** Provided information follows **
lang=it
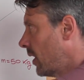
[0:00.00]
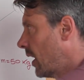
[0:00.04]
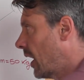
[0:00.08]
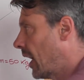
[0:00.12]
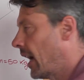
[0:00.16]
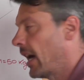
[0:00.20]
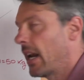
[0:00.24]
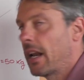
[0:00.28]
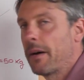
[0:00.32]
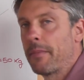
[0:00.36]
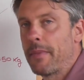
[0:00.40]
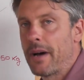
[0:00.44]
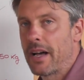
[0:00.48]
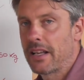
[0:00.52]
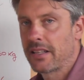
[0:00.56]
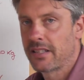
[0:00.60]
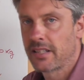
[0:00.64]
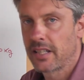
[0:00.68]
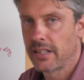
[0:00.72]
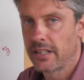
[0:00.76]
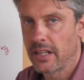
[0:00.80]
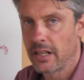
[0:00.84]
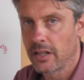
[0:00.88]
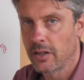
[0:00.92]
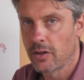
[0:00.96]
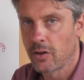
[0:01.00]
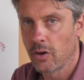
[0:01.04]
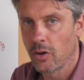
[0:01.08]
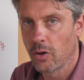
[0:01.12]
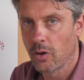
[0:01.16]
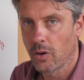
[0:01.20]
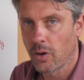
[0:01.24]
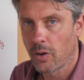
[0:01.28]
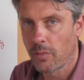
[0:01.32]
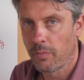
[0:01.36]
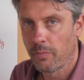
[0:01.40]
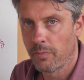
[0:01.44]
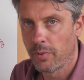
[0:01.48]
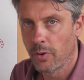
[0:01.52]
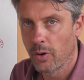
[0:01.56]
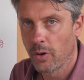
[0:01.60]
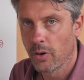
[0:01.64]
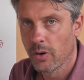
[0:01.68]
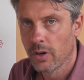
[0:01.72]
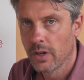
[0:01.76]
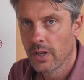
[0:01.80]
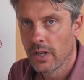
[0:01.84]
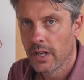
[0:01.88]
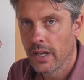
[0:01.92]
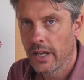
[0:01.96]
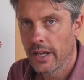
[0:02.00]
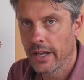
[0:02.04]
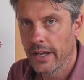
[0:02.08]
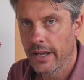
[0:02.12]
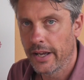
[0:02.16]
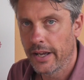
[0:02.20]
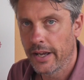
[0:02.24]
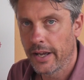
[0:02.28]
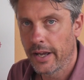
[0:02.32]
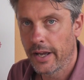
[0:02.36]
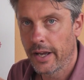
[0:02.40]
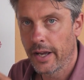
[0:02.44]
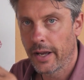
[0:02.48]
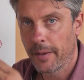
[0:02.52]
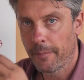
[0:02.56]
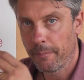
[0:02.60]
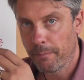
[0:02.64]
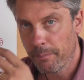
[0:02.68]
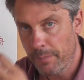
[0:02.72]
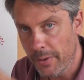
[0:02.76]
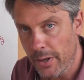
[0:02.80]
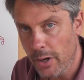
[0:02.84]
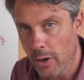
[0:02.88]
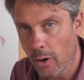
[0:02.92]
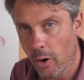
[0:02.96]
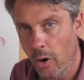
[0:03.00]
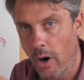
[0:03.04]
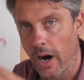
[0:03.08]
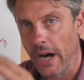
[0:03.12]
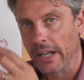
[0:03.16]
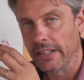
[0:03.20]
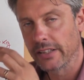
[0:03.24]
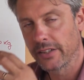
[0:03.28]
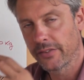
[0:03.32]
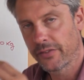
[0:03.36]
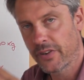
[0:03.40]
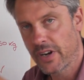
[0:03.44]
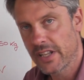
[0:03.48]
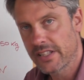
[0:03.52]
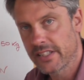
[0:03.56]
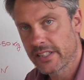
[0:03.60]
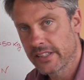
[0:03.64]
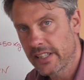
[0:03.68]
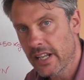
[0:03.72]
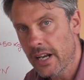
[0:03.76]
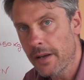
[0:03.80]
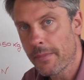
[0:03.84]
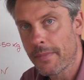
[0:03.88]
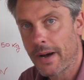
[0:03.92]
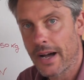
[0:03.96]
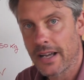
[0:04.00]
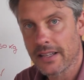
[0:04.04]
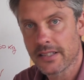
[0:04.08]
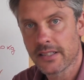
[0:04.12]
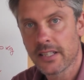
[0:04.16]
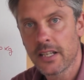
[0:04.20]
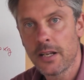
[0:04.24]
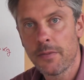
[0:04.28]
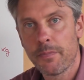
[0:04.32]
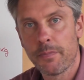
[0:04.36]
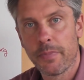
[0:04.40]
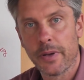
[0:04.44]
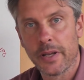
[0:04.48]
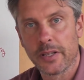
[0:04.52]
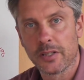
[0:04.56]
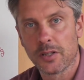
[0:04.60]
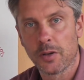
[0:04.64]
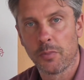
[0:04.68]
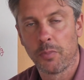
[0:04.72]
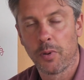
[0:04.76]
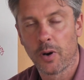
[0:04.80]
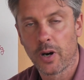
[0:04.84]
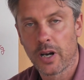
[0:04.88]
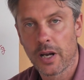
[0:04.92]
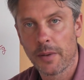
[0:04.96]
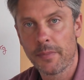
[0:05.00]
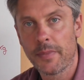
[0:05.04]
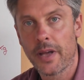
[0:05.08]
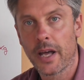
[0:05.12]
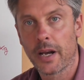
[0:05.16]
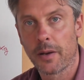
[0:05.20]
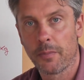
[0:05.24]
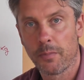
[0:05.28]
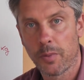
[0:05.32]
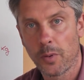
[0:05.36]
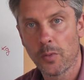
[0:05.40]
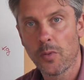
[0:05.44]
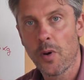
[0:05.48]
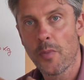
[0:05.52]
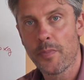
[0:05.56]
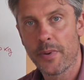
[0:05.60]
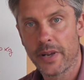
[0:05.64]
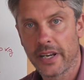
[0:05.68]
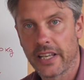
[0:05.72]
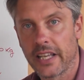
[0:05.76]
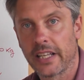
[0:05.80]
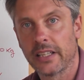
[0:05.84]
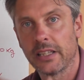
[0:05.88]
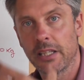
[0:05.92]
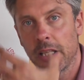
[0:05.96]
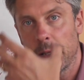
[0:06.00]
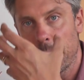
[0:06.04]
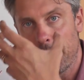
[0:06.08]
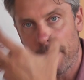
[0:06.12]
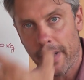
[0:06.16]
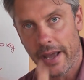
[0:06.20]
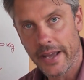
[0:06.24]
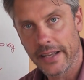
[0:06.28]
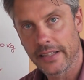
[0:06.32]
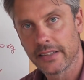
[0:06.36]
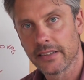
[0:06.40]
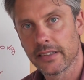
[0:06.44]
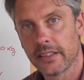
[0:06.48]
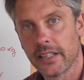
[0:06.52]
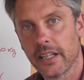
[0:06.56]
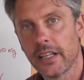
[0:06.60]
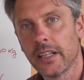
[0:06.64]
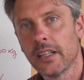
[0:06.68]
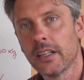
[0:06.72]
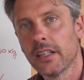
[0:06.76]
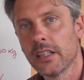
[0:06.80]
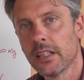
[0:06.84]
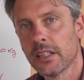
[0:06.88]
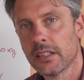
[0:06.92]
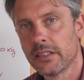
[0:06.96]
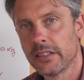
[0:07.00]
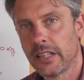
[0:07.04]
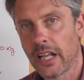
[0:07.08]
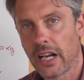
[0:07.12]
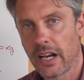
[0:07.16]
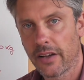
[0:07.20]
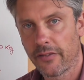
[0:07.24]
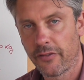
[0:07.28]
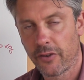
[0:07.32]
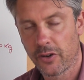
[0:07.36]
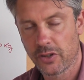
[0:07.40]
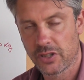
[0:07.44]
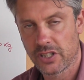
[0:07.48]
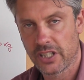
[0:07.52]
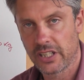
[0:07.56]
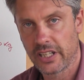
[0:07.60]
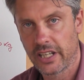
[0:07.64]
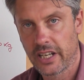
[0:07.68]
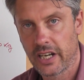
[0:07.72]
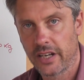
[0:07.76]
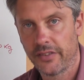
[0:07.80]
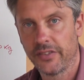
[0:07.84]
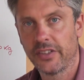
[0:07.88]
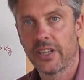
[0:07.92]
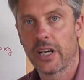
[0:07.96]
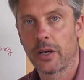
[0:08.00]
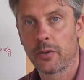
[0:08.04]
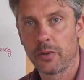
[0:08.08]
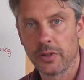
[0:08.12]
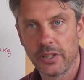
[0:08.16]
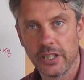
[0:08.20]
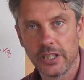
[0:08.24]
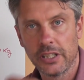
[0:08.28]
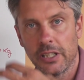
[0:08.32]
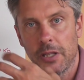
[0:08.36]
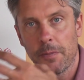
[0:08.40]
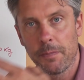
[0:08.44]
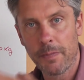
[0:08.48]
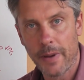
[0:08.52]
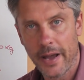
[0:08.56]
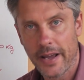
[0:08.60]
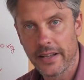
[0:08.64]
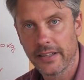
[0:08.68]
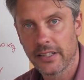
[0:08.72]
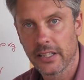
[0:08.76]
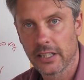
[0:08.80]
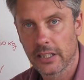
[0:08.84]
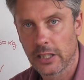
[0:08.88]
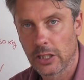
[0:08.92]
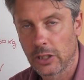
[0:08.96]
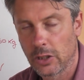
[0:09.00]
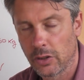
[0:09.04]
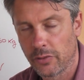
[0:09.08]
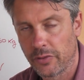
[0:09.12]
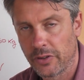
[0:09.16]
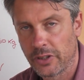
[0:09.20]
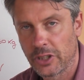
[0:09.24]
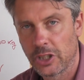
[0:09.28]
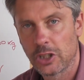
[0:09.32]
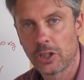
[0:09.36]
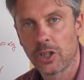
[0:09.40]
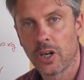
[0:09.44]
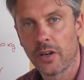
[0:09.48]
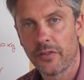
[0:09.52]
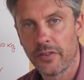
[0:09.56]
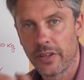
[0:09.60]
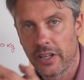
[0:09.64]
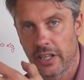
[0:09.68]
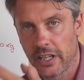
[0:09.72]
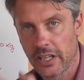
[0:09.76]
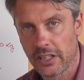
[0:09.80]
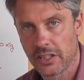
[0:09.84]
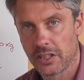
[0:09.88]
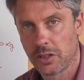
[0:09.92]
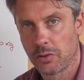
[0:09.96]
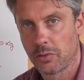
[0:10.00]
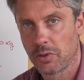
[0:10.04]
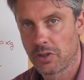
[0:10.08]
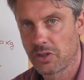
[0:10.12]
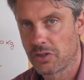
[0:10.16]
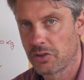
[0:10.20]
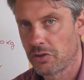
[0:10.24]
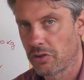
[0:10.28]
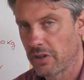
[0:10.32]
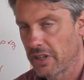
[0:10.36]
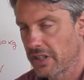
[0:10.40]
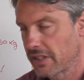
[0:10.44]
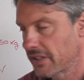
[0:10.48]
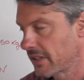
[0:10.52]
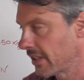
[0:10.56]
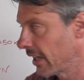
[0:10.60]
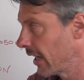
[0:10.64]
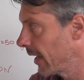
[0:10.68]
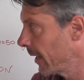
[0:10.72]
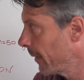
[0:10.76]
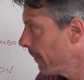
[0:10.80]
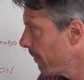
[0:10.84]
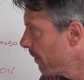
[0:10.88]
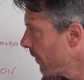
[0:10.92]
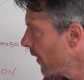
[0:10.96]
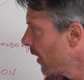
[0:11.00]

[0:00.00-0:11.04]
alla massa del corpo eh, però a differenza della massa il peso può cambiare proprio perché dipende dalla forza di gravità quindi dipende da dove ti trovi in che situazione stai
** End of Provided information **
_Required action_
Reproduce the listing above exactly, excluding all pictures.

_Task output_
lang=it
[0:00.00]
[0:00.04]
[0:00.08]
[0:00.12]
[0:00.16]
[0:00.20]
[0:00.24]
[0:00.28]
[0:00.32]
[0:00.36]
[0:00.40]
[0:00.44]
[0:00.48]
[0:00.52]
[0:00.56]
[0:00.60]
[0:00.64]
[0:00.68]
[0:00.72]
[0:00.76]
[0:00.80]
[0:00.84]
[0:00.88]
[0:00.92]
[0:00.96]
[0:01.00]
[0:01.04]
[0:01.08]
[0:01.12]
[0:01.16]
[0:01.20]
[0:01.24]
[0:01.28]
[0:01.32]
[0:01.36]
[0:01.40]
[0:01.44]
[0:01.48]
[0:01.52]
[0:01.56]
[0:01.60]
[0:01.64]
[0:01.68]
[0:01.72]
[0:01.76]
[0:01.80]
[0:01.84]
[0:01.88]
[0:01.92]
[0:01.96]
[0:02.00]
[0:02.04]
[0:02.08]
[0:02.12]
[0:02.16]
[0:02.20]
[0:02.24]
[0:02.28]
[0:02.32]
[0:02.36]
[0:02.40]
[0:02.44]
[0:02.48]
[0:02.52]
[0:02.56]
[0:02.60]
[0:02.64]
[0:02.68]
[0:02.72]
[0:02.76]
[0:02.80]
[0:02.84]
[0:02.88]
[0:02.92]
[0:02.96]
[0:03.00]
[0:03.04]
[0:03.08]
[0:03.12]
[0:03.16]
[0:03.20]
[0:03.24]
[0:03.28]
[0:03.32]
[0:03.36]
[0:03.40]
[0:03.44]
[0:03.48]
[0:03.52]
[0:03.56]
[0:03.60]
[0:03.64]
[0:03.68]
[0:03.72]
[0:03.76]
[0:03.80]
[0:03.84]
[0:03.88]
[0:03.92]
[0:03.96]
[0:04.00]
[0:04.04]
[0:04.08]
[0:04.12]
[0:04.16]
[0:04.20]
[0:04.24]
[0:04.28]
[0:04.32]
[0:04.36]
[0:04.40]
[0:04.44]
[0:04.48]
[0:04.52]
[0:04.56]
[0:04.60]
[0:04.64]
[0:04.68]
[0:04.72]
[0:04.76]
[0:04.80]
[0:04.84]
[0:04.88]
[0:04.92]
[0:04.96]
[0:05.00]
[0:05.04]
[0:05.08]
[0:05.12]
[0:05.16]
[0:05.20]
[0:05.24]
[0:05.28]
[0:05.32]
[0:05.36]
[0:05.40]
[0:05.44]
[0:05.48]
[0:05.52]
[0:05.56]
[0:05.60]
[0:05.64]
[0:05.68]
[0:05.72]
[0:05.76]
[0:05.80]
[0:05.84]
[0:05.88]
[0:05.92]
[0:05.96]
[0:06.00]
[0:06.04]
[0:06.08]
[0:06.12]
[0:06.16]
[0:06.20]
[0:06.24]
[0:06.28]
[0:06.32]
[0:06.36]
[0:06.40]
[0:06.44]
[0:06.48]
[0:06.52]
[0:06.56]
[0:06.60]
[0:06.64]
[0:06.68]
[0:06.72]
[0:06.76]
[0:06.80]
[0:06.84]
[0:06.88]
[0:06.92]
[0:06.96]
[0:07.00]
[0:07.04]
[0:07.08]
[0:07.12]
[0:07.16]
[0:07.20]
[0:07.24]
[0:07.28]
[0:07.32]
[0:07.36]
[0:07.40]
[0:07.44]
[0:07.48]
[0:07.52]
[0:07.56]
[0:07.60]
[0:07.64]
[0:07.68]
[0:07.72]
[0:07.76]
[0:07.80]
[0:07.84]
[0:07.88]
[0:07.92]
[0:07.96]
[0:08.00]
[0:08.04]
[0:08.08]
[0:08.12]
[0:08.16]
[0:08.20]
[0:08.24]
[0:08.28]
[0:08.32]
[0:08.36]
[0:08.40]
[0:08.44]
[0:08.48]
[0:08.52]
[0:08.56]
[0:08.60]
[0:08.64]
[0:08.68]
[0:08.72]
[0:08.76]
[0:08.80]
[0:08.84]
[0:08.88]
[0:08.92]
[0:08.96]
[0:09.00]
[0:09.04]
[0:09.08]
[0:09.12]
[0:09.16]
[0:09.20]
[0:09.24]
[0:09.28]
[0:09.32]
[0:09.36]
[0:09.40]
[0:09.44]
[0:09.48]
[0:09.52]
[0:09.56]
[0:09.60]
[0:09.64]
[0:09.68]
[0:09.72]
[0:09.76]
[0:09.80]
[0:09.84]
[0:09.88]
[0:09.92]
[0:09.96]
[0:10.00]
[0:10.04]
[0:10.08]
[0:10.12]
[0:10.16]
[0:10.20]
[0:10.24]
[0:10.28]
[0:10.32]
[0:10.36]
[0:10.40]
[0:10.44]
[0:10.48]
[0:10.52]
[0:10.56]
[0:10.60]
[0:10.64]
[0:10.68]
[0:10.72]
[0:10.76]
[0:10.80]
[0:10.84]
[0:10.88]
[0:10.92]
[0:10.96]
[0:11.00]

[0:00.00-0:11.04]
alla massa del corpo eh, però a differenza della massa il peso può cambiare proprio perché dipende dalla forza di gravità quindi dipende da dove ti trovi in che situazione stai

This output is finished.